[Bug-openmcl] processes not gc'd?
Erik Pearson
erik at adaptations.com
Mon Mar 1 15:21:05 MST 2004
Gary Byers wrote:
>
> On Mon, 1 Mar 2004, Erik Pearson wrote:
>
>
>>And it looks like the changes are already making their way into cvs ...
>>will this be in bleeding edge? And you'll announce on bug-openmcl?
>>(Yeah, I've updated the latest from CVS and see that there is both work
>>being done, and some recovery of memory with (gc)).
>>
>
>
> One way to tell whether or not the thread cleanup code works (without
> using printf) is to count the Mach threads in the "task".
The number of tasks reported seems to always return to normal. I guess
this is a sign that the clean code is indeed running -- if it is invoked
at all. (If the callback was someone corrupted, tht would disable the
cleanup, right?, but the thread would still exit.)
I had reported before that when run "slowly" threads were returning
memory correctly. Perhaps I was premature. It looks like they continue
to eat up memory about about 8K per thread after (tc).
Now, (room) reports a completely stable system, in terms of what it
measures -- memory usage returns to exactly what it was before the
threads ran. However top continues to show increased memory usage by the
dppccl process, and the lisp process in general shows performance
degredation as more threads are created and thrown away (the latter
could be due solely to paging.)
So perhaps the "thread entanglement" is a red herring (due to funny
fprintf interactions?) -- is it possible that some 8k of objects are not
being properly deallocated or are lost in the area?

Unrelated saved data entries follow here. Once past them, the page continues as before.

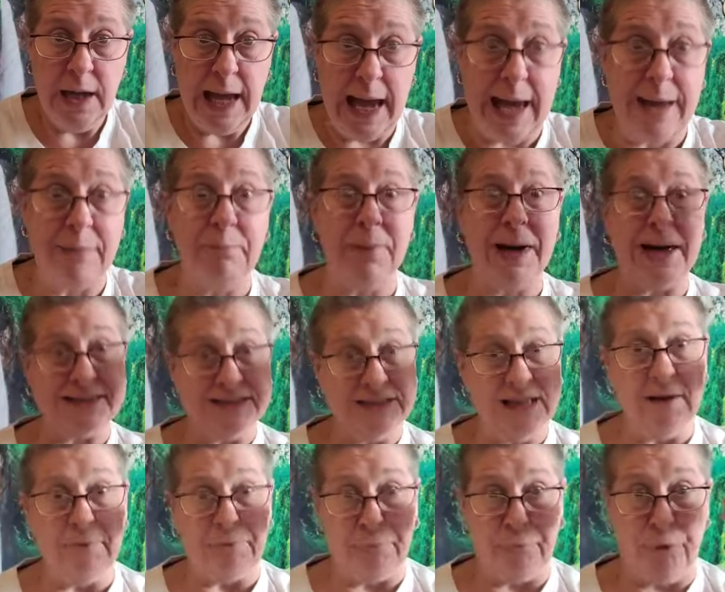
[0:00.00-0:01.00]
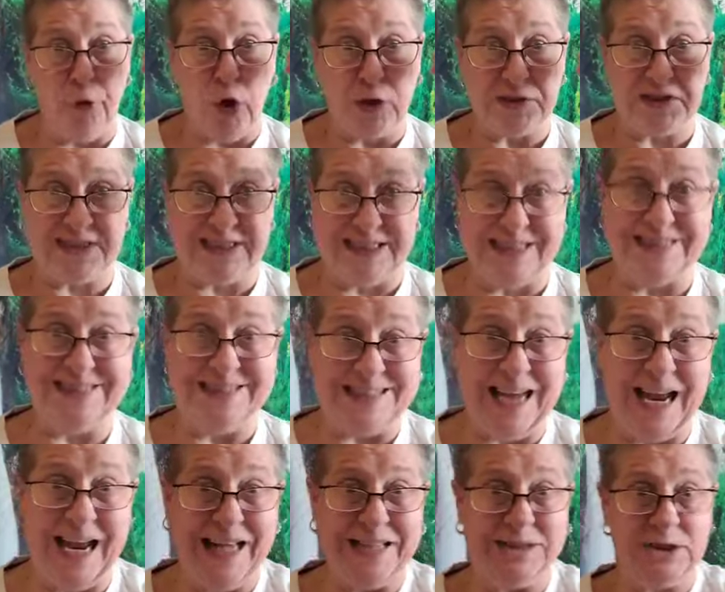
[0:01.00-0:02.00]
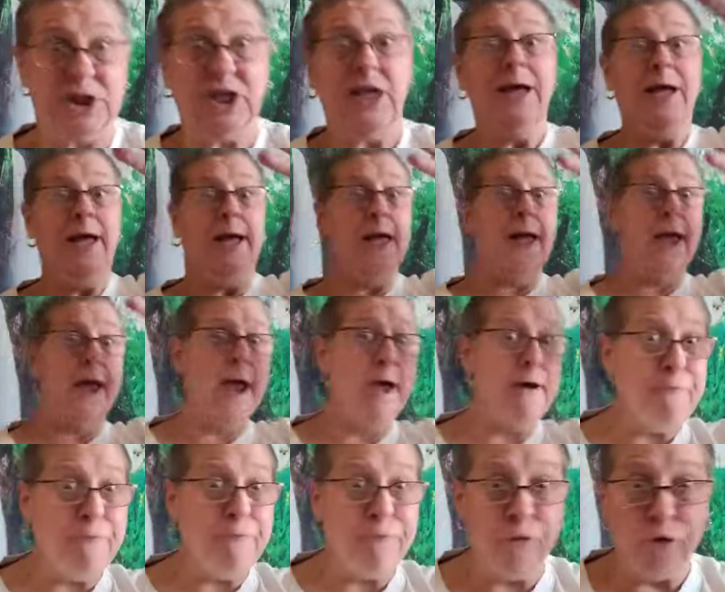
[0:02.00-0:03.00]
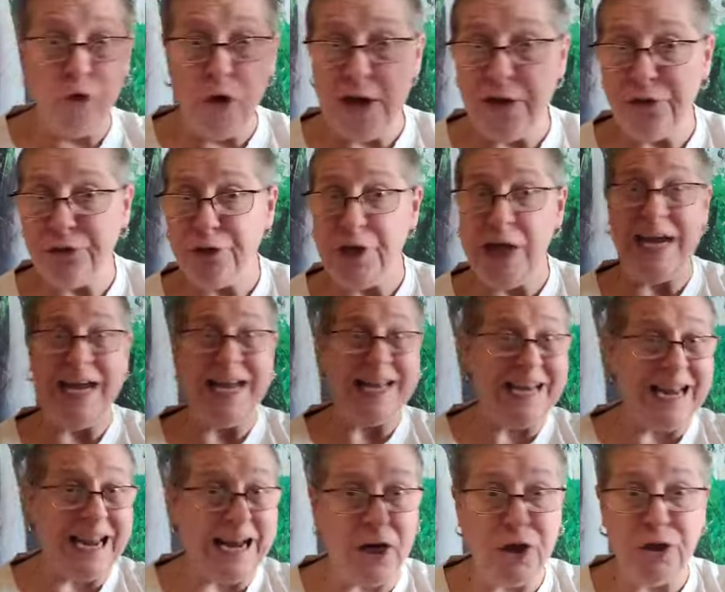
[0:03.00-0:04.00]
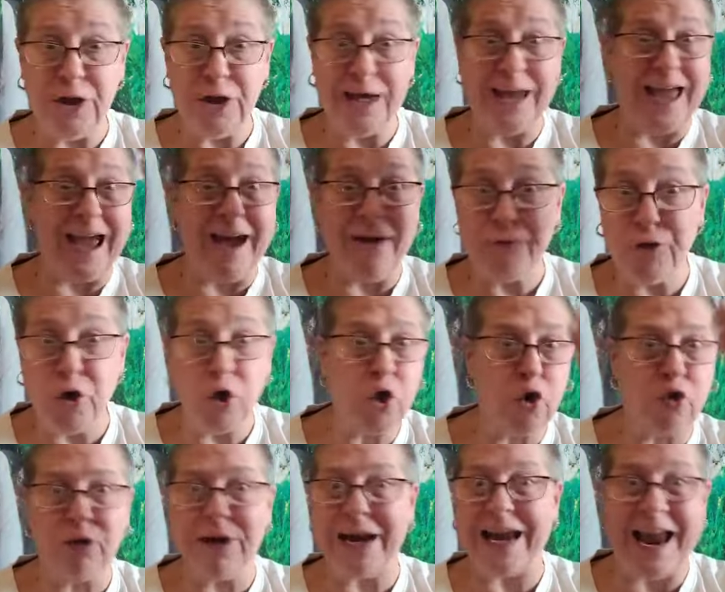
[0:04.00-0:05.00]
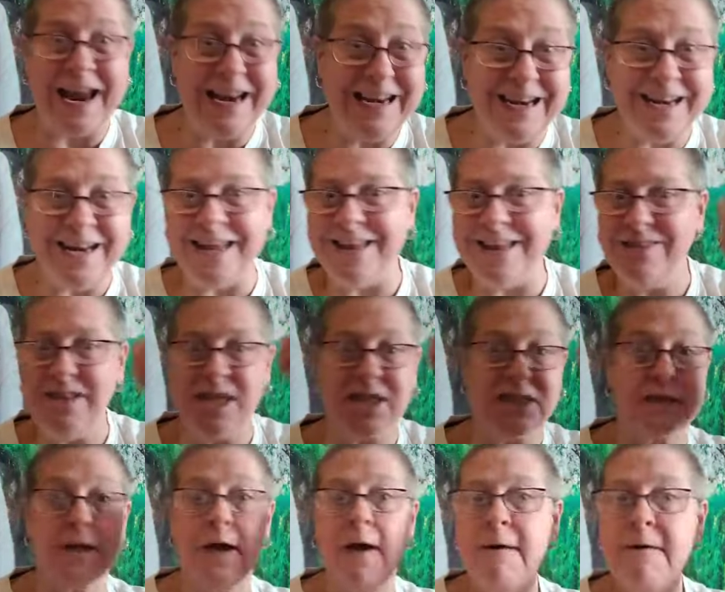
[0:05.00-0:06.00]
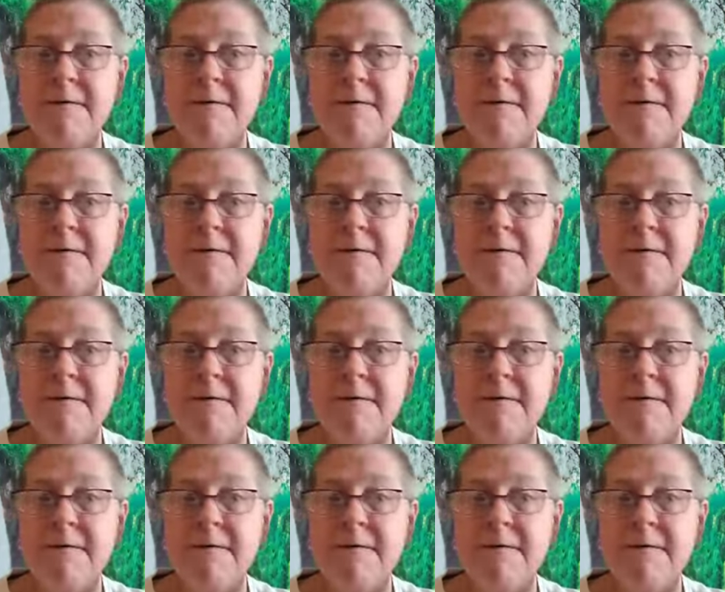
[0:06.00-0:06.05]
And my life force contains everything and anything ever created in this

Is there some limit on the ability of the lisp to return memory to the
system?
>
> Since this is the World's Most Advanced Operating System, you have to
> allocate a "big enough" buffer before asking Mach to tell you the answer;
> this assumes that the answer is <= ~15K:
>
>
> (defun count-mach-threads ()
> (rlet ((n :mach_msg_type_number_t 0))
> (%stack-block ((buf (ash 60 10)))
> (#_task_threads (#_mach_task_self) buf n)

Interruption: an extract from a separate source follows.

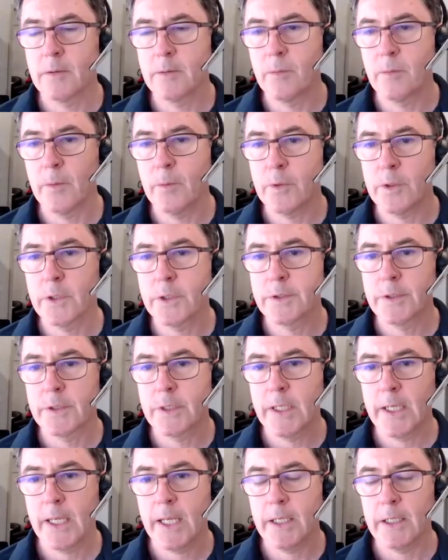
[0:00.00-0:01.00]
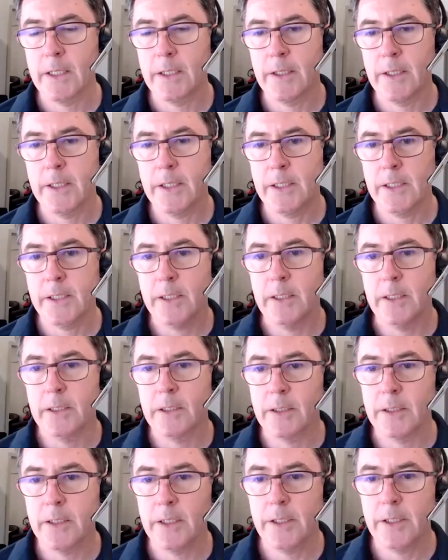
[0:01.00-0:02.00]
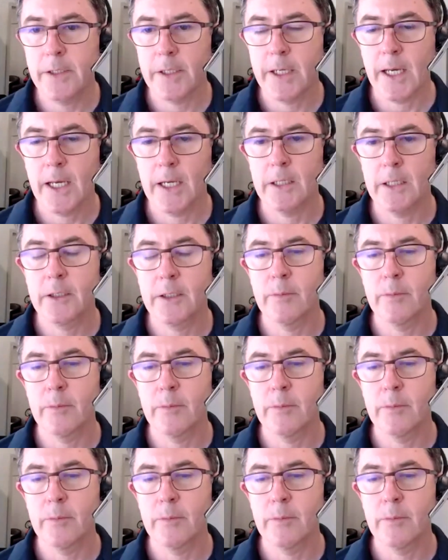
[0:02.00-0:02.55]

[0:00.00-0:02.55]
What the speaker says: we wanted to get the indicated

> (pref n :mach_msg_type_number_t))))
>
> There should always be one additional thread (used in exception handling)
> beyond those that (ALL-PROCESSES) knows about, so calling COUNT-MACH-THREADS
> in a vanilla OpenMCL should return 3. After running your thread-creation
> stress-test, the number of threads should return to 3; it may take a little
> time if there's contention.
>
> I'm pretty confident of that code; I'm not yet convinced that the GC
> doesn't need to lock the all_areas list before accessing it. (If there's
> a way to ensure that doubly-linked-list insertions/removals can happen
> atomically - by using interlocked loads and stores - that'd be even better.)
>
>
>
>>Erik.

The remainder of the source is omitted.